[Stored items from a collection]
^^^^^^^^^^^^^^^^

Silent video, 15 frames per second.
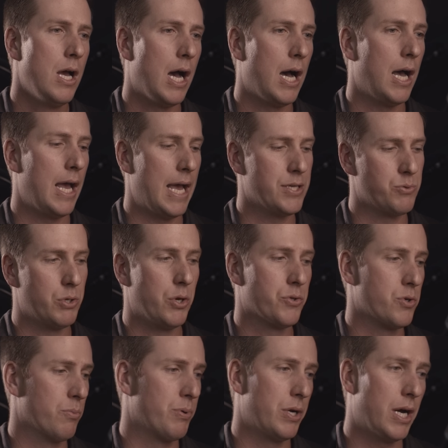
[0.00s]
As we go
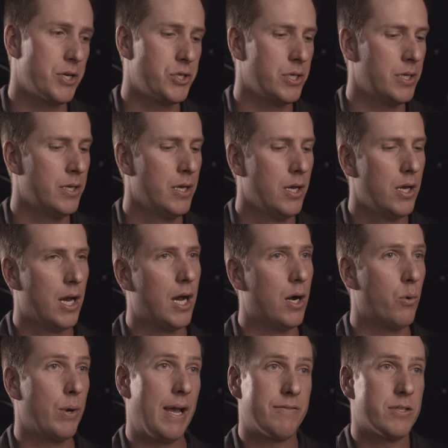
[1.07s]
through production,
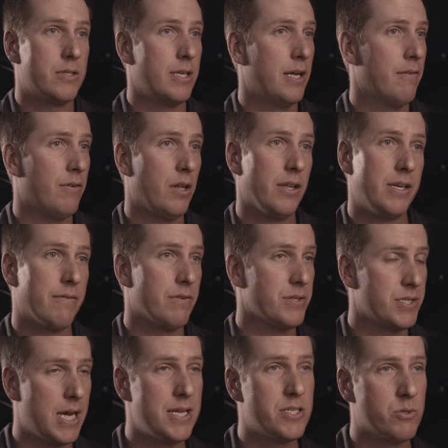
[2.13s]
we have to think of all the
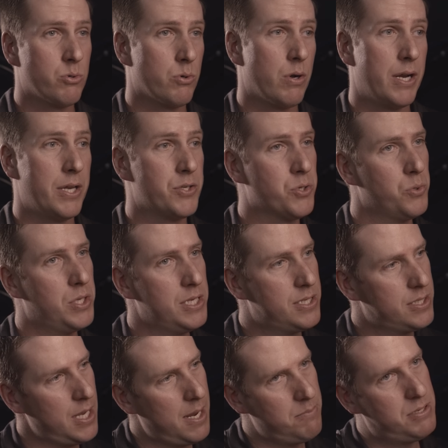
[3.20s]
different sizes we're running. So these
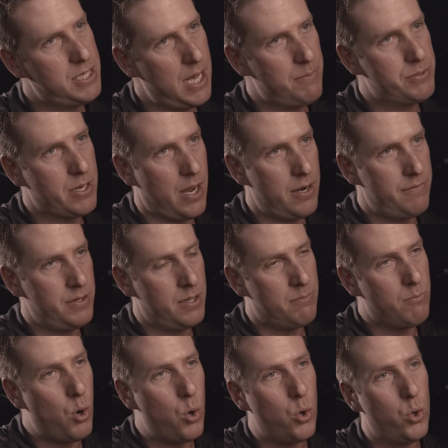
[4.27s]
same steps kind of in the
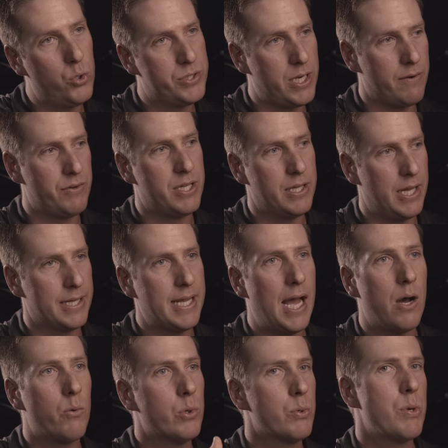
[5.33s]
molds and everything like
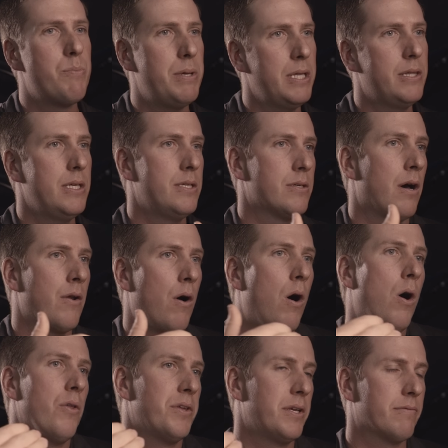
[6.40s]
that, we repeat these on
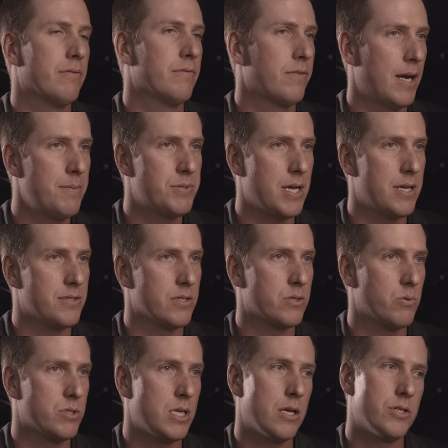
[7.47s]
all the different frame sizes.
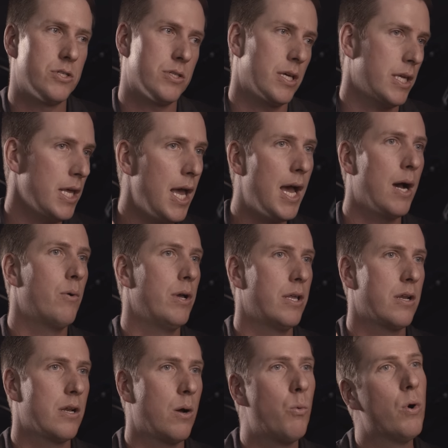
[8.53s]
So it's not just like, yeah, we
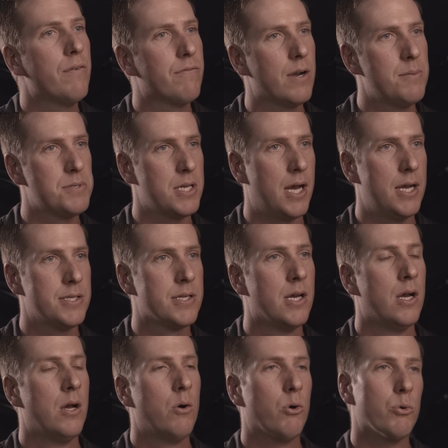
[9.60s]
hit it on one frame size,
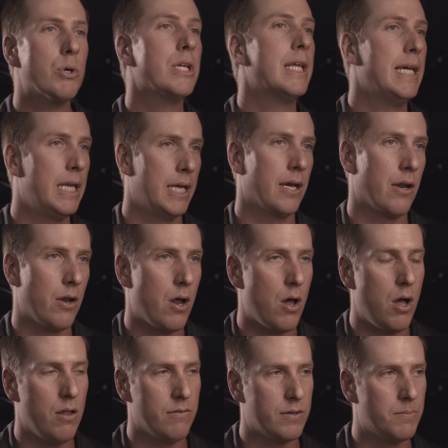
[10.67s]
we're really hitting on
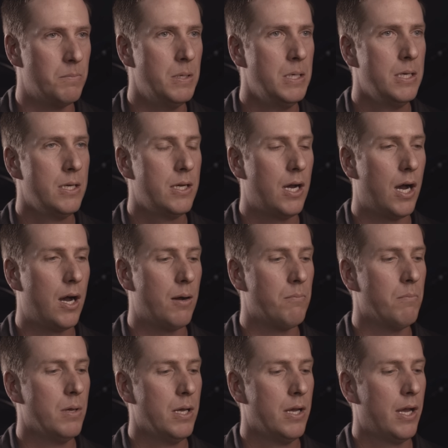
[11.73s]
all of
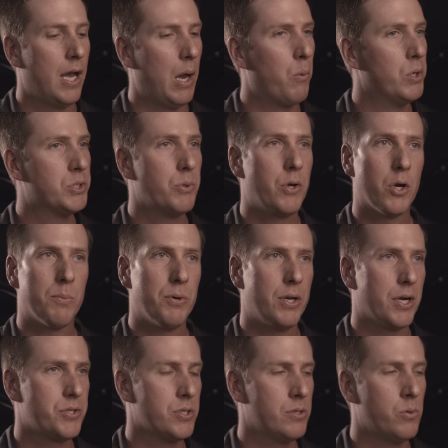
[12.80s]
them. And once we go to
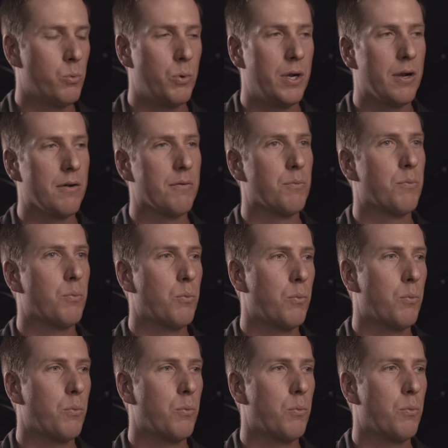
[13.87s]
production, we're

^^^^^^^^^^^^^^^^

# Work required
Word for word, restate all of the data, but do not copy the pictures.

# Final answer
Silent video, 15 frames per second.
[0.00s]
As we go
[1.07s]
through production,
[2.13s]
we have to think of all the
[3.20s]
different sizes we're running. So these
[4.27s]
same steps kind of in the
[5.33s]
molds and everything like
[6.40s]
that, we repeat these on
[7.47s]
all the different frame sizes.
[8.53s]
So it's not just like, yeah, we
[9.60s]
hit it on one frame size,
[10.67s]
we're really hitting on
[11.73s]
all of
[12.80s]
them. And once we go to
[13.87s]
production, we're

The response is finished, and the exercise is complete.